Thanks its weird to think there are picture of him all over the country in people houses with there kids. I know one lady was saying she was sending some to Japan to her daughter grandmother. 

I am hoping Jessi can go next year to so they can get more of a break. Although he is only with each kid maybe five minutes and they only have one session a hour. I max it at 7 sessions a day. But I think yesterday afternoon he had 3 or 4 and today he had like 5 so it was not to bad on him.

Oh someone had asked me about spelling on Jessis name its right Jessie is the boy version. So we kept it Jessi.


----------



## Fancy77 (Mar 27, 2010)

OK 1 week then its dead line time...no pressure lmao


----------



## Mrs. PBJ (Mar 28, 2010)

Guess who is up again at 3:44? You guessed it me. 

She is lucky she is cute. 

She was chewing on her shelf. Digging at her litter box cover. Digging at the cage under her shelf, and I am not sure of what else but I know she was doing more.

Man she is lucky. She scared me half to death I sat and and hit the cage hard. Scared the mess out of her and me. Her cage is right by my head. So at night everything wakes me up. I was already a light sleeper and after watching the twins for six months I have become a even lighter sleeper. 

So needless to say out of complete reaction I hit the cage.
Now I am on the couch cause I can not fall back to sleep.


----------



## Mrs. PBJ (Mar 28, 2010)

http://www.amazon.com/dp/B0020MLI5C/?tag=skimlinks_replacement-20

Just putting here so I can find it next month.


----------



## Mrs. PBJ (Mar 28, 2010)

Well Jessi had her first taste of Lettuce yesterday. Today I added some Parsley and one carrot top. I am hoping she can handle veggies I was told by her old owner that she had parsley before. So she should be fine with the parsley. I am going to give her just this for a week with some ben bac also. I think she love veggies all ready. She ate them like they where running away.


----------



## Myia09 (Mar 28, 2010)

All my rabbits love veggies, but I keep it simple to just green/romaine lettace, spinach, parsley, and cilantro. I throw in a cucumber or something else here and there.

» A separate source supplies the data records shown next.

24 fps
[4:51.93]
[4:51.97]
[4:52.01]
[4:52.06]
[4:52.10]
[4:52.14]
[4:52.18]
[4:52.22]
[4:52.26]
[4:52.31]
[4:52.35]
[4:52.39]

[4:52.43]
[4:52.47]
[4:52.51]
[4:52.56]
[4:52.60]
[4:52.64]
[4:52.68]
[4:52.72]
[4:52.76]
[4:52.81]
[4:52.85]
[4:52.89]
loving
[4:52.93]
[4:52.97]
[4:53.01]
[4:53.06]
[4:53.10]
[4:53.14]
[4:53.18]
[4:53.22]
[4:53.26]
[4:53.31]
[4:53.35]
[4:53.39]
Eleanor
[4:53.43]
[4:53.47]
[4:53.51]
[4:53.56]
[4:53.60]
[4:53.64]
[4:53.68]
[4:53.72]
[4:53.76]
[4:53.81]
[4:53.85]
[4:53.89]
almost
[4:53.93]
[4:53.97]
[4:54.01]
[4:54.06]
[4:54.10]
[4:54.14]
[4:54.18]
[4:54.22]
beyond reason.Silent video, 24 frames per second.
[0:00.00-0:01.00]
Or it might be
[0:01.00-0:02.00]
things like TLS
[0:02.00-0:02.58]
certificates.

I really don't think you have anything to worry about..gas from veggies isn't all that common as long as you introduce small quanities.


----------



## Mrs. PBJ (Mar 28, 2010)

Myia09 wrote:


> All my rabbits love veggies, but I keep it simple to just green/romaine lettace, spinach, parsley, and cilantro. I throw in a cucumber or something else here and there.
> 
> I really don't think you have anything to worry about..gas from veggies isn't all that common as long as you introduce small quanities.



Thanks I just know storm can not eat veggies at all. So it would be nice if she can so I can enjoy spoiling her more. Cause I have to be very careful what I give Storm. I am able to give him treats but thats about it. I mainly give treat of cilantro.


----------



## Mrs. PBJ (Mar 28, 2010)

Not sure who remembers but the extreme makeover home I did will air next Sunday. On Easter sunday of all days.


----------



## Fancy77 (Mar 29, 2010)

I dont remember Kat tell me about this project


----------



## Mrs. PBJ (Mar 29, 2010)

Fancy77 wrote:


> I dont remember Kat tell me about this project



Extreme Makeover Home edition.

Where Ty and the gang build house for needy families. It comes on ABC 13 well its 13 here not sure about everywhere else. 

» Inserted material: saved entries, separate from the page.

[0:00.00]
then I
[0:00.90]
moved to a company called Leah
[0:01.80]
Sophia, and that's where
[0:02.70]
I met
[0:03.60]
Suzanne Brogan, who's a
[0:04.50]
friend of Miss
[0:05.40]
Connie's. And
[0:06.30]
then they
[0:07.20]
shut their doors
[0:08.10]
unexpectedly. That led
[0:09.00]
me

We worked on a house they where building out in Kemah, TX.

This family had 13 kids some adopted some foster and some of there own. Their house was ruined in Hurricane Ike. They where living in a femah trailer on their property. 

So the episode I worked on airs next Sunday at 7 m central standard time.


----------



## Mrs. PBJ (Mar 29, 2010)

Fancy77 wrote:


> OK 1 week then its dead line time...no pressure lmao



Jessi St. Julian

Birthday 8/26/09
Gotcha day March 20th 2010

Thank you


----------



## Fancy77 (Mar 29, 2010)

*Mrs. PBJ wrote: *


> Fancy77 wrote:
> 
> 
> > OK 1 week then its dead line time...no pressure lmao
> ...


GOT IT THX!!!


----------



## Mrs. PBJ (Mar 29, 2010)

Mrs. PBJ wrote:


> Fancy77 wrote:
> 
> 
> > OK 1 week then its dead line time...no pressure lmao
> ...



I hopefully will have 25 for you this month I have to send Runestonez her money before I send you anymore.

I owe her some money. And told her I would send it in april or may. Then I have to get the emergency kits together this year. For hurricane season. 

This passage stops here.